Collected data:
········

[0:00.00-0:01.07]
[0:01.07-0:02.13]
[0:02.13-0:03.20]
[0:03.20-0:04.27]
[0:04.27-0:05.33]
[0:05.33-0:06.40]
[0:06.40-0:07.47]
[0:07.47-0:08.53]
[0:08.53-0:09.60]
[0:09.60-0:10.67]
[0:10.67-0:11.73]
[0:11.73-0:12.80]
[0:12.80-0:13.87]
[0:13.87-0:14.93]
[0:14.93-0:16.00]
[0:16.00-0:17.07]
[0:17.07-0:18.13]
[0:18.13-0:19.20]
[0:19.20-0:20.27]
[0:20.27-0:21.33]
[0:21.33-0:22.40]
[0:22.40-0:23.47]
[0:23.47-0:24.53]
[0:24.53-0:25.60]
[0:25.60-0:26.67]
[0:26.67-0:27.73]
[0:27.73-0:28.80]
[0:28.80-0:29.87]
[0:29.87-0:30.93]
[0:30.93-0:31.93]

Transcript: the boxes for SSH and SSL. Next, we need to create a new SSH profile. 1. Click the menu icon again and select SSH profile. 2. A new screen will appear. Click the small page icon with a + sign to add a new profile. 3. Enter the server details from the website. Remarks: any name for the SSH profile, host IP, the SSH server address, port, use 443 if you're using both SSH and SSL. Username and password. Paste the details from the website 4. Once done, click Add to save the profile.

········

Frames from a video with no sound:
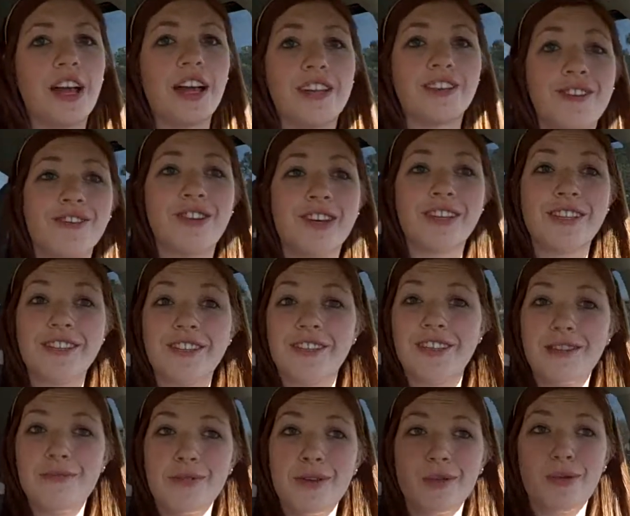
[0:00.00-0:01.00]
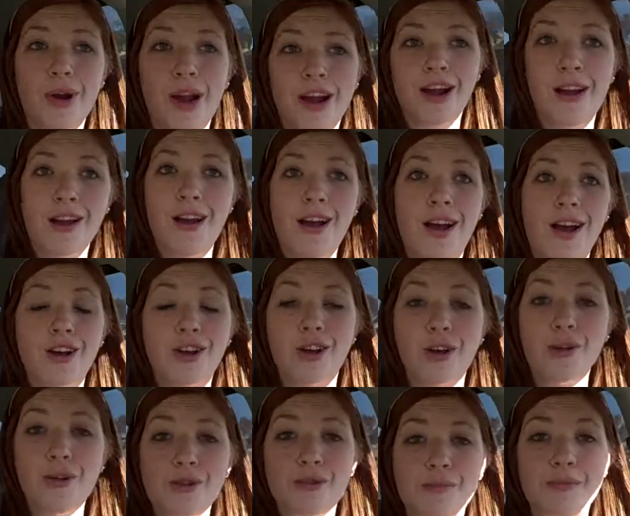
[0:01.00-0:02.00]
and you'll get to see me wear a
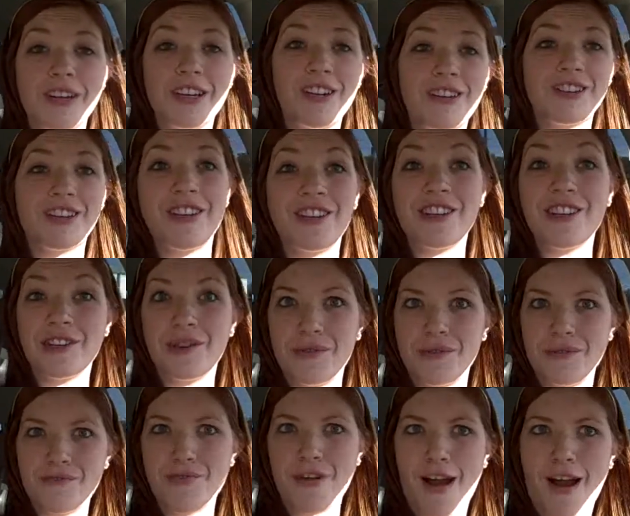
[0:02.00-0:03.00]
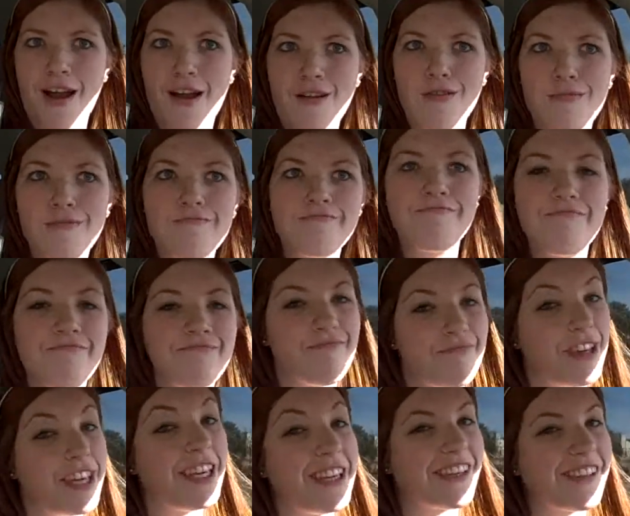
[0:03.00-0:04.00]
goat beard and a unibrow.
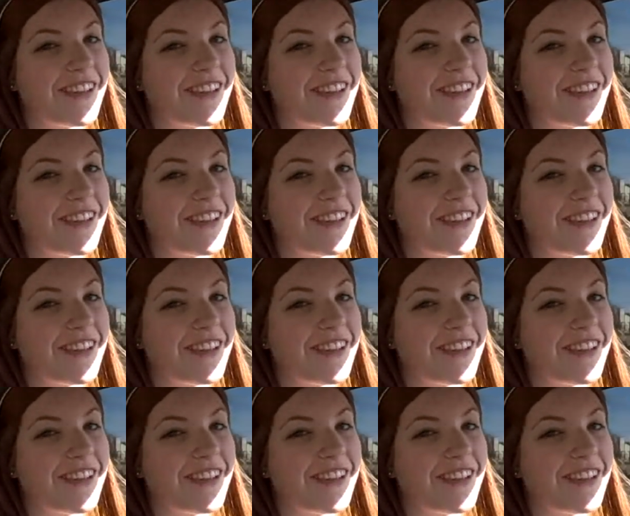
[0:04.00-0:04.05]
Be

········

YOUR OBJECTIVE: Set down, exactly as they appear above, all lines from the one that has "[0:11.73-0:12.80]" down to the one that has "Transcript: the boxes", including those two and no others.

ANSWER FOR THE TASK:
[0:11.73-0:12.80]
[0:12.80-0:13.87]
[0:13.87-0:14.93]
[0:14.93-0:16.00]
[0:16.00-0:17.07]
[0:17.07-0:18.13]
[0:18.13-0:19.20]
[0:19.20-0:20.27]
[0:20.27-0:21.33]
[0:21.33-0:22.40]
[0:22.40-0:23.47]
[0:23.47-0:24.53]
[0:24.53-0:25.60]
[0:25.60-0:26.67]
[0:26.67-0:27.73]
[0:27.73-0:28.80]
[0:28.80-0:29.87]
[0:29.87-0:30.93]
[0:30.93-0:31.93]

Transcript: the boxes for SSH and SSL. Next, we need to create a new SSH profile. 1. Click the menu icon again and select SSH profile. 2. A new screen will appear. Click the small page icon with a + sign to add a new profile. 3. Enter the server details from the website. Remarks: any name for the SSH profile, host IP, the SSH server address, port, use 443 if you're using both SSH and SSL. Username and password. Paste the details from the website 4. Once done, click Add to save the profile.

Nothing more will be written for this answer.